*** Data to process ***

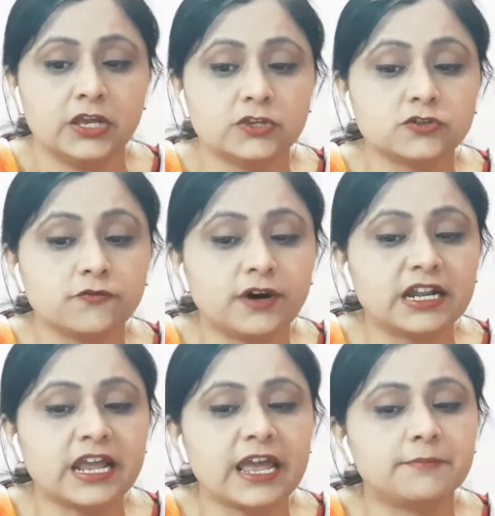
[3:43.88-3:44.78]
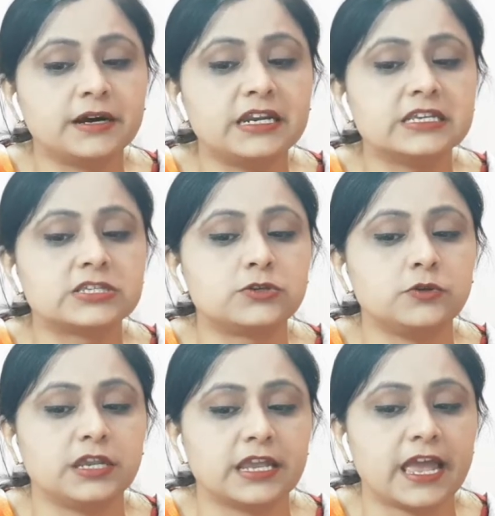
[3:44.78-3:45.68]
So what hammer is
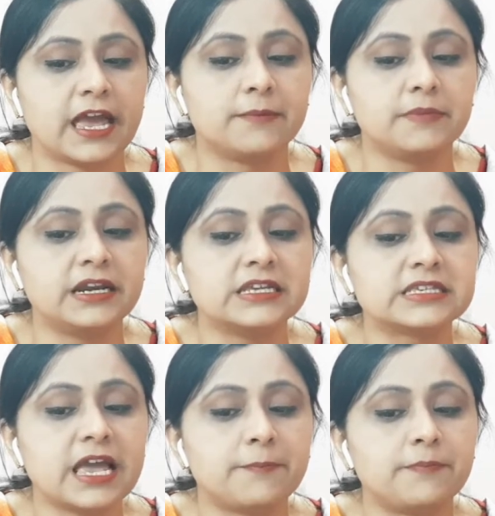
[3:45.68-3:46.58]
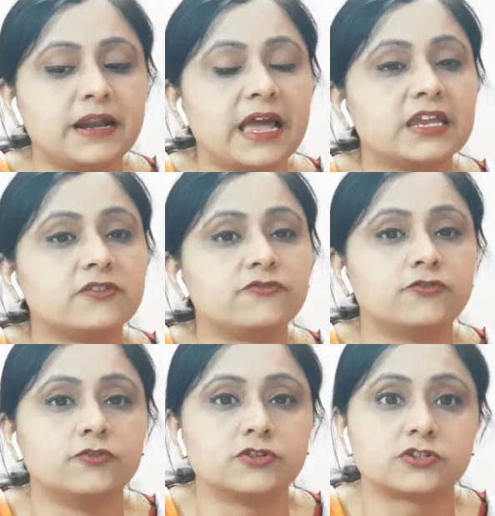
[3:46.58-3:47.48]
doing? Hammer is applying
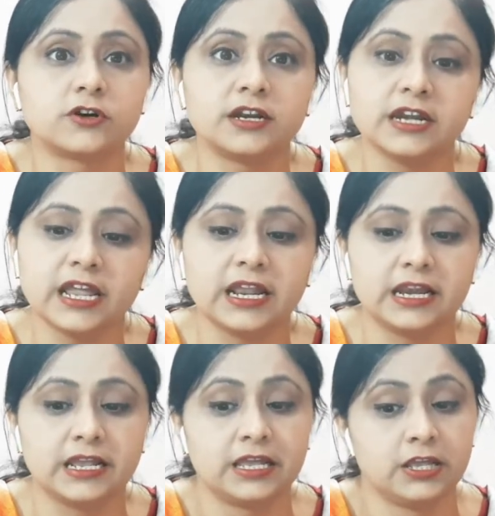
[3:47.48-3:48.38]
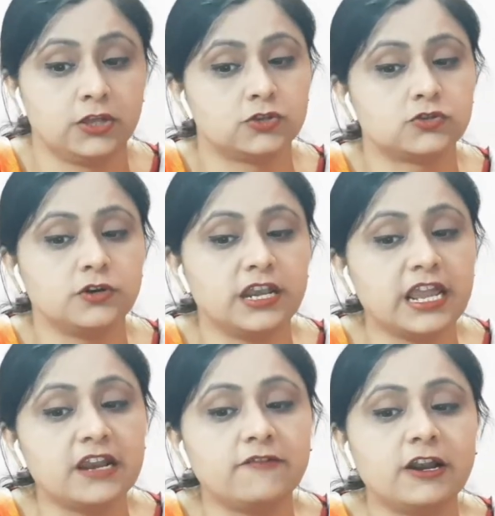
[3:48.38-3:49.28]
force on nail. So
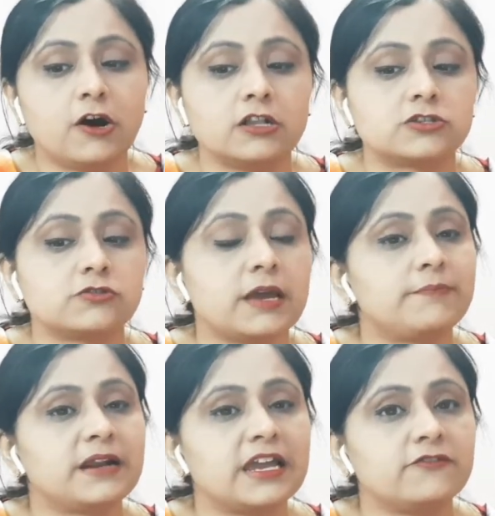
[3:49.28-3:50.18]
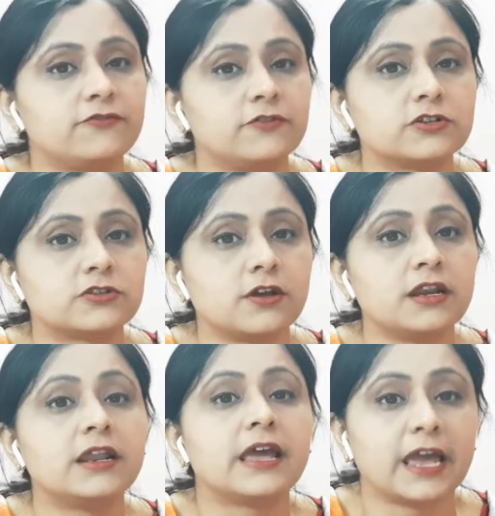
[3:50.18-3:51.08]
nail will also apply force
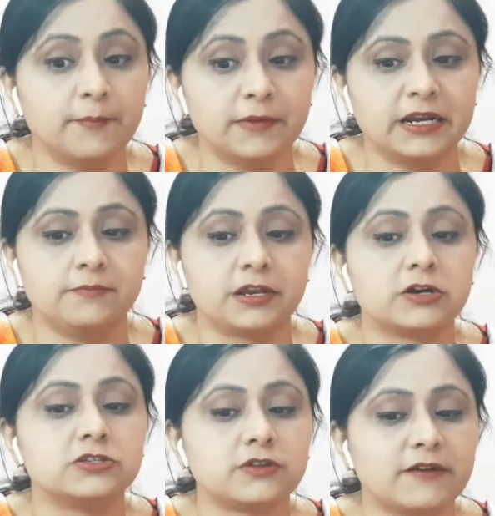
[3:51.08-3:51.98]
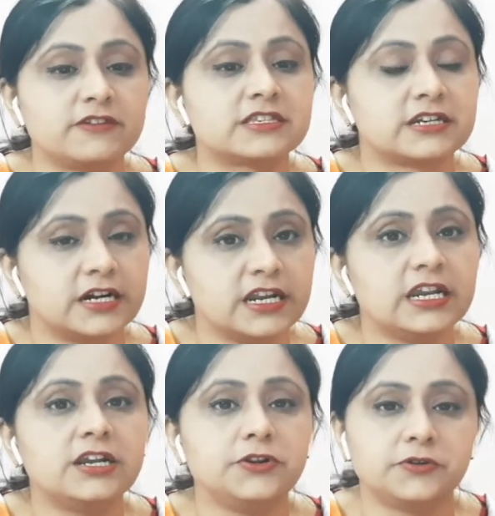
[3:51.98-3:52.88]
on hammer, because you have
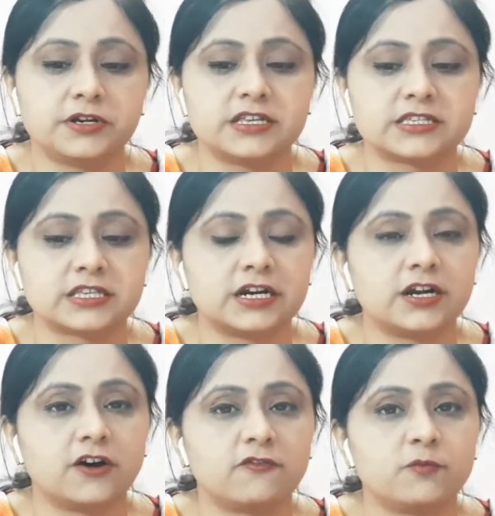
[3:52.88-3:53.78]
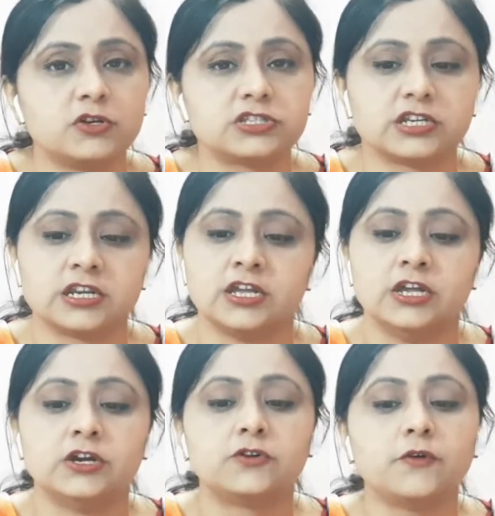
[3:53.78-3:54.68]
studied Newton's third law of motion.
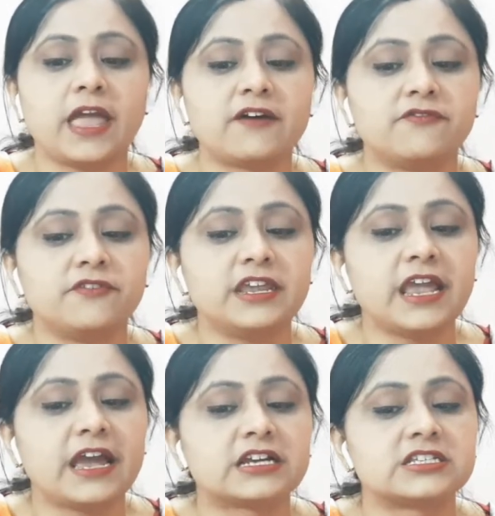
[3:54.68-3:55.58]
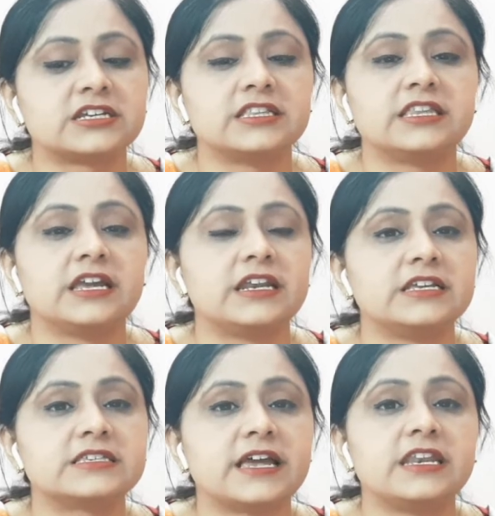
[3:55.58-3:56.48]
To every action there
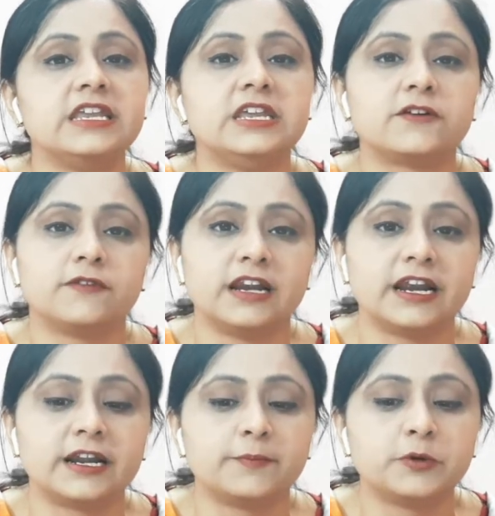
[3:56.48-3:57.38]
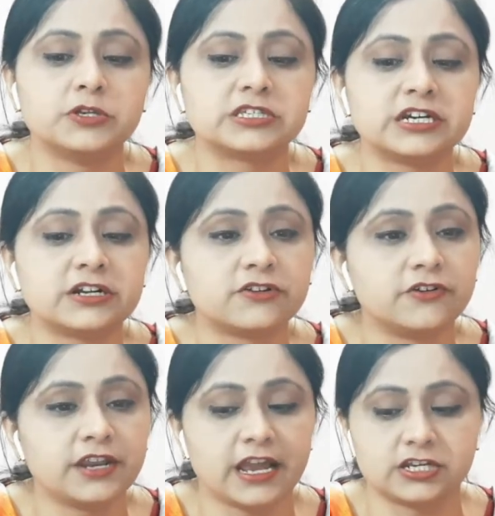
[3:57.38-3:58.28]
is an equal and opposite
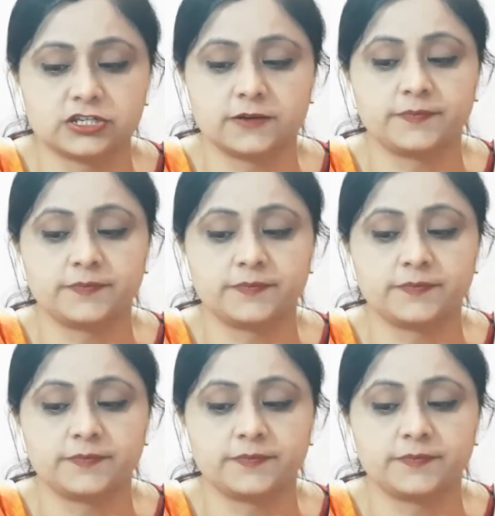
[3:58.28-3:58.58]
reaction.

*** End of Data to process ***

Assigned task ▸ When you transcribe the entries above, keep every word exact and leave out the pictures.

Answer section ▸
[3:43.88-3:44.78]
[3:44.78-3:45.68]
So what hammer is
[3:45.68-3:46.58]
[3:46.58-3:47.48]
doing? Hammer is applying
[3:47.48-3:48.38]
[3:48.38-3:49.28]
force on nail. So
[3:49.28-3:50.18]
[3:50.18-3:51.08]
nail will also apply force
[3:51.08-3:51.98]
[3:51.98-3:52.88]
on hammer, because you have
[3:52.88-3:53.78]
[3:53.78-3:54.68]
studied Newton's third law of motion.
[3:54.68-3:55.58]
[3:55.58-3:56.48]
To every action there
[3:56.48-3:57.38]
[3:57.38-3:58.28]
is an equal and opposite
[3:58.28-3:58.58]
reaction.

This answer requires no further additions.